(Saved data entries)

========

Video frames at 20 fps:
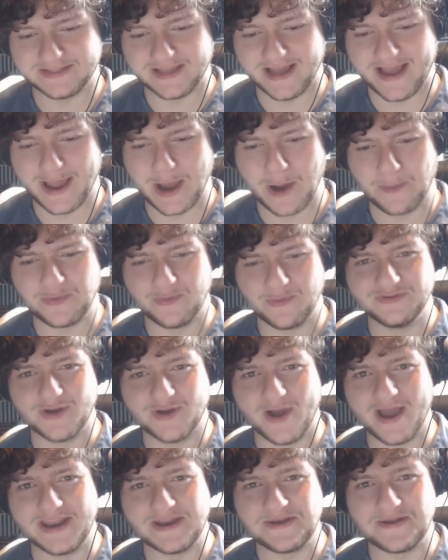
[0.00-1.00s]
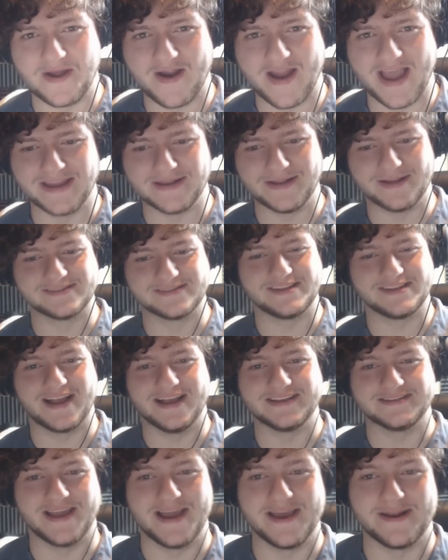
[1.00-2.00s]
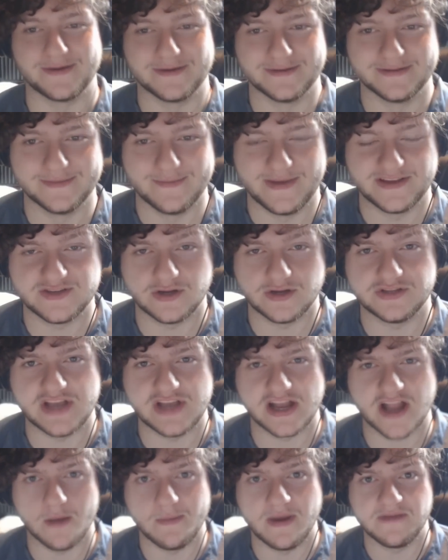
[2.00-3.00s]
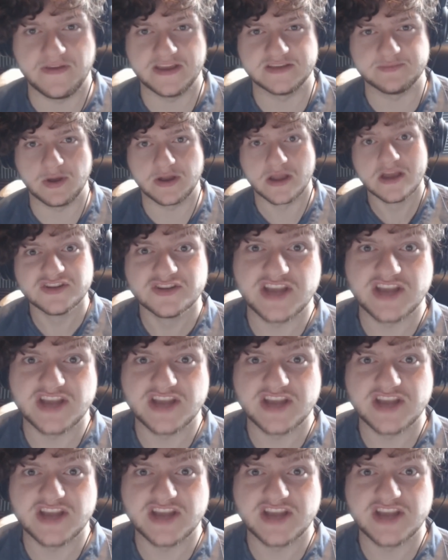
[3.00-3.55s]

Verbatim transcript: I hope you enjoyed it. All right, I'll see you guys later. Make sure to check out my Facebook.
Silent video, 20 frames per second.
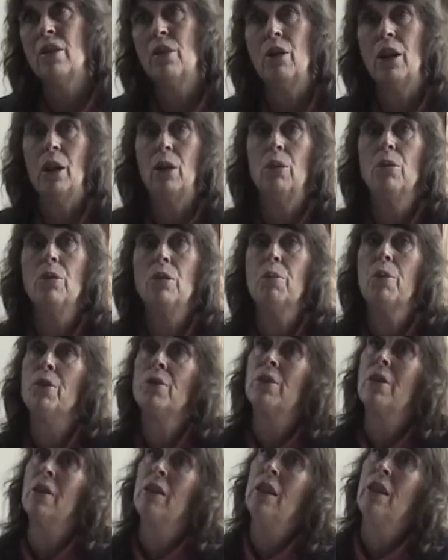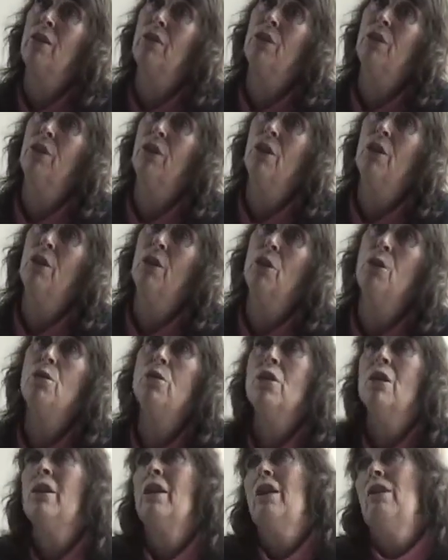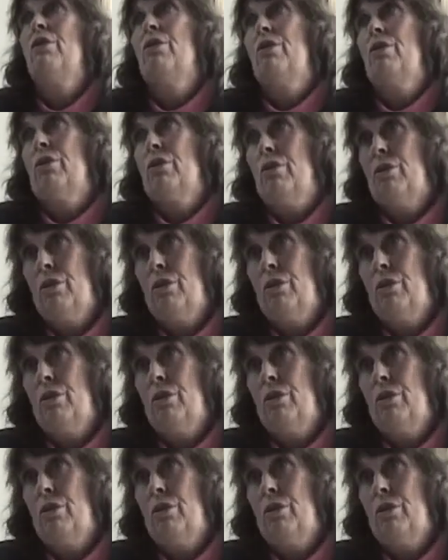Okay, who's supposed to leave? Who should leave?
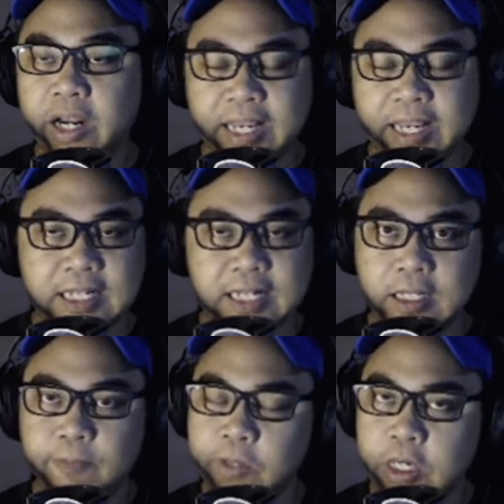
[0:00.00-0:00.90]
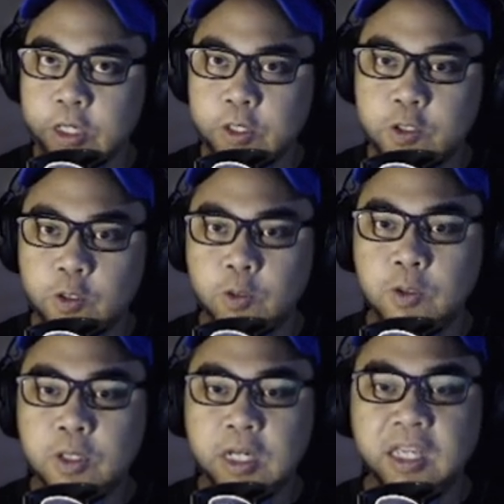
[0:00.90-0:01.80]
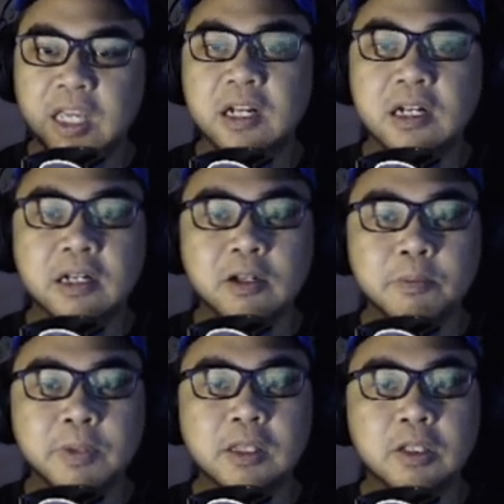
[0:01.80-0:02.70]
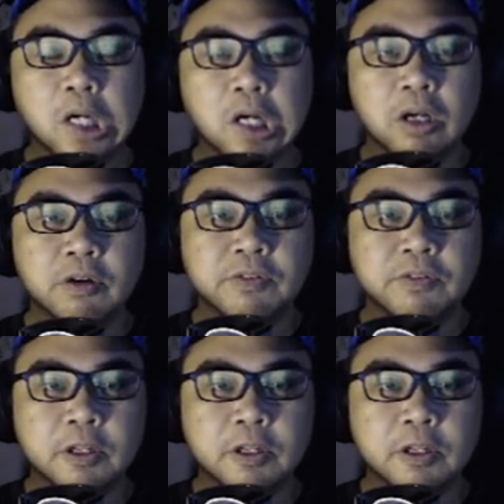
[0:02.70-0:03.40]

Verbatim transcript: excellent. So again, a little bit of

========

### [ACTIVITY]
The answer must consist of the entries above, reproduced word for word, without any pictures.

### [RESPONSE BOX]
Video frames at 20 fps:
[0.00-1.00s]
[1.00-2.00s]
[2.00-3.00s]
[3.00-3.55s]

Verbatim transcript: I hope you enjoyed it. All right, I'll see you guys later. Make sure to check out my Facebook.
Silent video, 20 frames per second.
Okay, who's supposed to leave? Who should leave?
[0:00.00-0:00.90]
[0:00.90-0:01.80]
[0:01.80-0:02.70]
[0:02.70-0:03.40]

Verbatim transcript: excellent. So again, a little bit of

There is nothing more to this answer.